Long before we heard the terms globalisation and world best practice the late John F Kennedy had something insightful to say about the arts and civilisation. JFK said: “the life of the arts, far from being an interruption, a distraction in the life of the nation, is very close to the centre of the nation’s purpose and is a test of a nation’s civilisation.”

Our nation’s civilisation is being tested. In an era of rapid global change educated, analytical and creative thinkers are at a premium. They are the human resources who will make the difference to business and to the growth of this country. We all know that a comprehensive and continuing education for aspiring leaders in business must include management and technical training in many specific fields. But unless it also includes an awareness of, and sensitivity to, the creative process, it will produce leaders who will not reach their true potential.

Why do I believe this? Because if you’re merely aware of the arts and creativity you are aware of the past and who came before you. You are aware of the great masters who have set the standards of excellence, and the importance of the attention to detail. But if you’re sensitive to the arts, you’re also alive to the promise of the future.

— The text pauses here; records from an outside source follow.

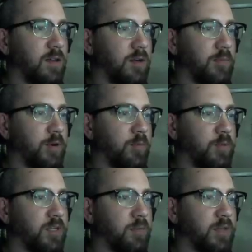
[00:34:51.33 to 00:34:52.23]
I'll
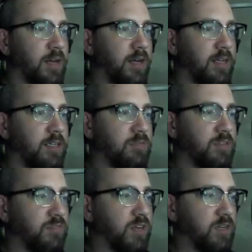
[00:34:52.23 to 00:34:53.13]
probably apply
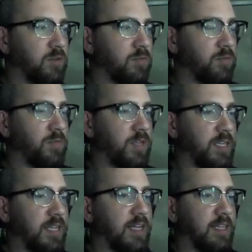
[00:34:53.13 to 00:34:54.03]
even if I don't
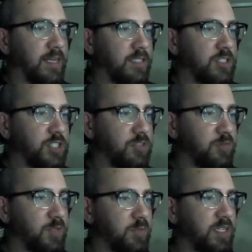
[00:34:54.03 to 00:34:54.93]
get that last
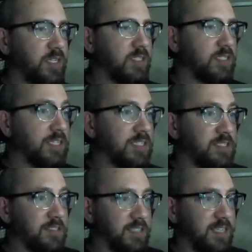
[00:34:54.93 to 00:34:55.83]
achievement, because they
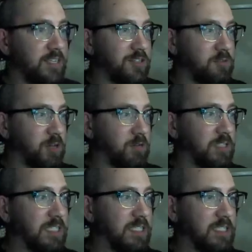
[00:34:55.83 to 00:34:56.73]
still say you don't
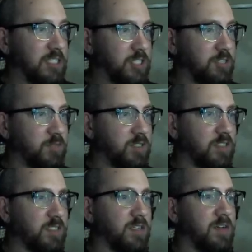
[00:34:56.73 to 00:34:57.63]
need the
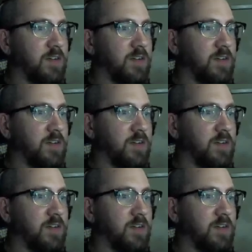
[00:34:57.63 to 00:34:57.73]
achievements.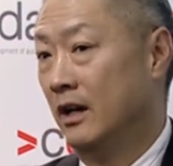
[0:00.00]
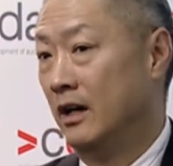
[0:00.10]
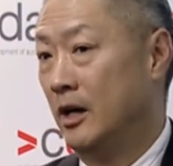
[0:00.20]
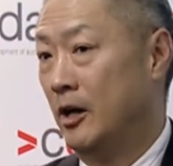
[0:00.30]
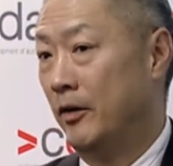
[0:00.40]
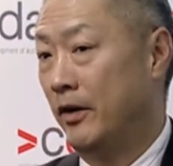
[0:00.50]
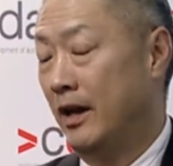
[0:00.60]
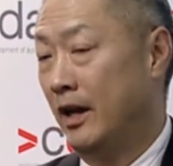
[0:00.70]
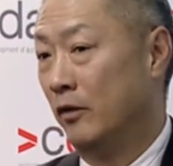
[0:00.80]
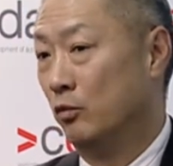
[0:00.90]

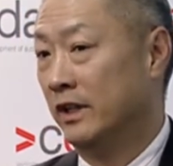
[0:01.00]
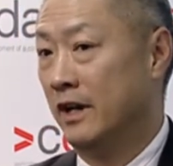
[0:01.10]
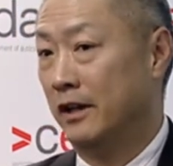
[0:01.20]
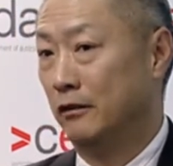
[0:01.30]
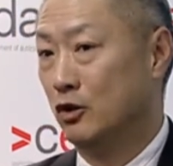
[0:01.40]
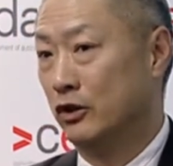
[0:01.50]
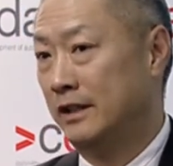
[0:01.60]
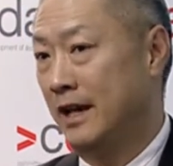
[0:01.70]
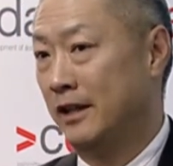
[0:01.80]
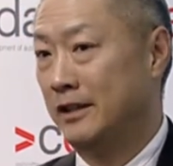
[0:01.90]
And when I
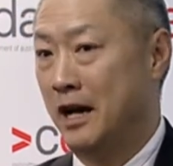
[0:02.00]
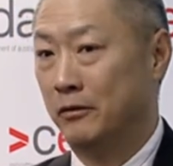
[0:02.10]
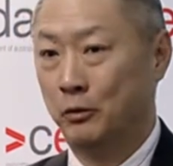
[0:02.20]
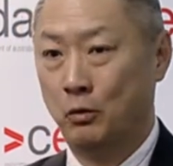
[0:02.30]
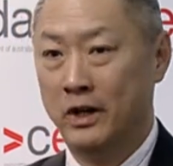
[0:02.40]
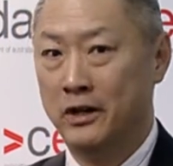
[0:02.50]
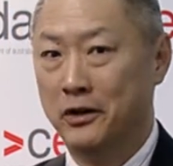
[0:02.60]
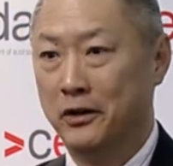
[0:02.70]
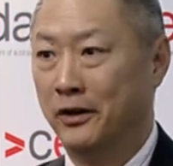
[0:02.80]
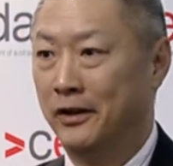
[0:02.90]
looked at
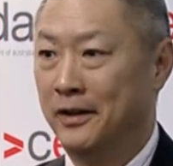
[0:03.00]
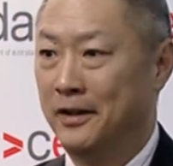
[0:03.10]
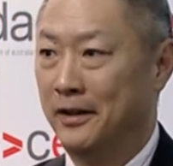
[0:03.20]
where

To the excitement of innovation, risk-taking and experimentation, and to the need to look for unfamiliar solutions to, familiar problems. Balance, harmony, timing, inspiration, method, improvisation, boldness, infinite care, chancing your arm, a sense of possibility, patience, daring, empathy, dissent, illumination, communication, transformation. Each of these, and all of these, are qualities we would like to associate with our best decision makers in business. Yet they’re all definitive qualities we also associate with the creative arts. Indeed, we derive our sense and understanding of those qualities from the arts. How often have we heard the expression “we have a fine general manager (or marketing director or financial controller), but if only he or she could think outside the square . . . “

Thinking outside the square. That is precisely what creative thinking involves. And it’s what a community where the arts are nurtured, fostered and supported will encourage. Not just in business, of course, but in every area where problem-solving and imagining the future hold the key. That’s so whether it be at the level of national or local government or in the classrooms and playgrounds of our schools.

This is a time when we in Australia are grappling with what we mean when we talk of the impact of globalisation. We read daily of the importance of finding ways to compete in the Asia-pacific region. We debate incessantly on who we are and how to define our national identity. Surely one inescapable fact in all this clamour must be clear by now.

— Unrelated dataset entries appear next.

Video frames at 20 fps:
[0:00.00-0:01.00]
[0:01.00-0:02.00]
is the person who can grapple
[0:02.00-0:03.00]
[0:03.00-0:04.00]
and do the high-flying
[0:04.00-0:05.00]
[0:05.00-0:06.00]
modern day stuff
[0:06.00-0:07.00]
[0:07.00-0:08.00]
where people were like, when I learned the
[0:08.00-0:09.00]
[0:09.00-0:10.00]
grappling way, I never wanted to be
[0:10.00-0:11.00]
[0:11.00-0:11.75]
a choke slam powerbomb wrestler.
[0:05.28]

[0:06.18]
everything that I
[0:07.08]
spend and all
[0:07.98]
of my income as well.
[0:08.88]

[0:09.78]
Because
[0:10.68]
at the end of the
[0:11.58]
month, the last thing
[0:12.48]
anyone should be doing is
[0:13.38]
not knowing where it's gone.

No company or government can consider doing business in the Asia-pacific region without factoring in language, culture and the arts – ours and theirs –as a essential elements. But an awareness of culture and the arts, our own and those of others, has not been seen as all that relevant to profits, dividends, takeovers and balance sheets. Let’s acknowledge it.

Most of us have not recognised a relationship between involving ourselves in the arts and the bottom line. At best we’ve viewed contributing to the arts as helping our image as socially responsible corporate citizens. There’s nothing wrong with that, of course. But it has narrowed our vision.

I’m asking Australian business to broaden its vision, to lift its cultural sights, and to form a new alliance with the arts. In making that call I believe that such an alliance will benefit more than business and the arts alone. The wider impact will be felt in many ways.

Such an alliance would enhance the quality of life in our communities. It would provide an impetus to creativity and innovation in many areas of Australian society. And it would add to our confidence in dealing with the revolutionary era of change in which we now find ourselves.

This, then, is one business partnership I commend for your consideration.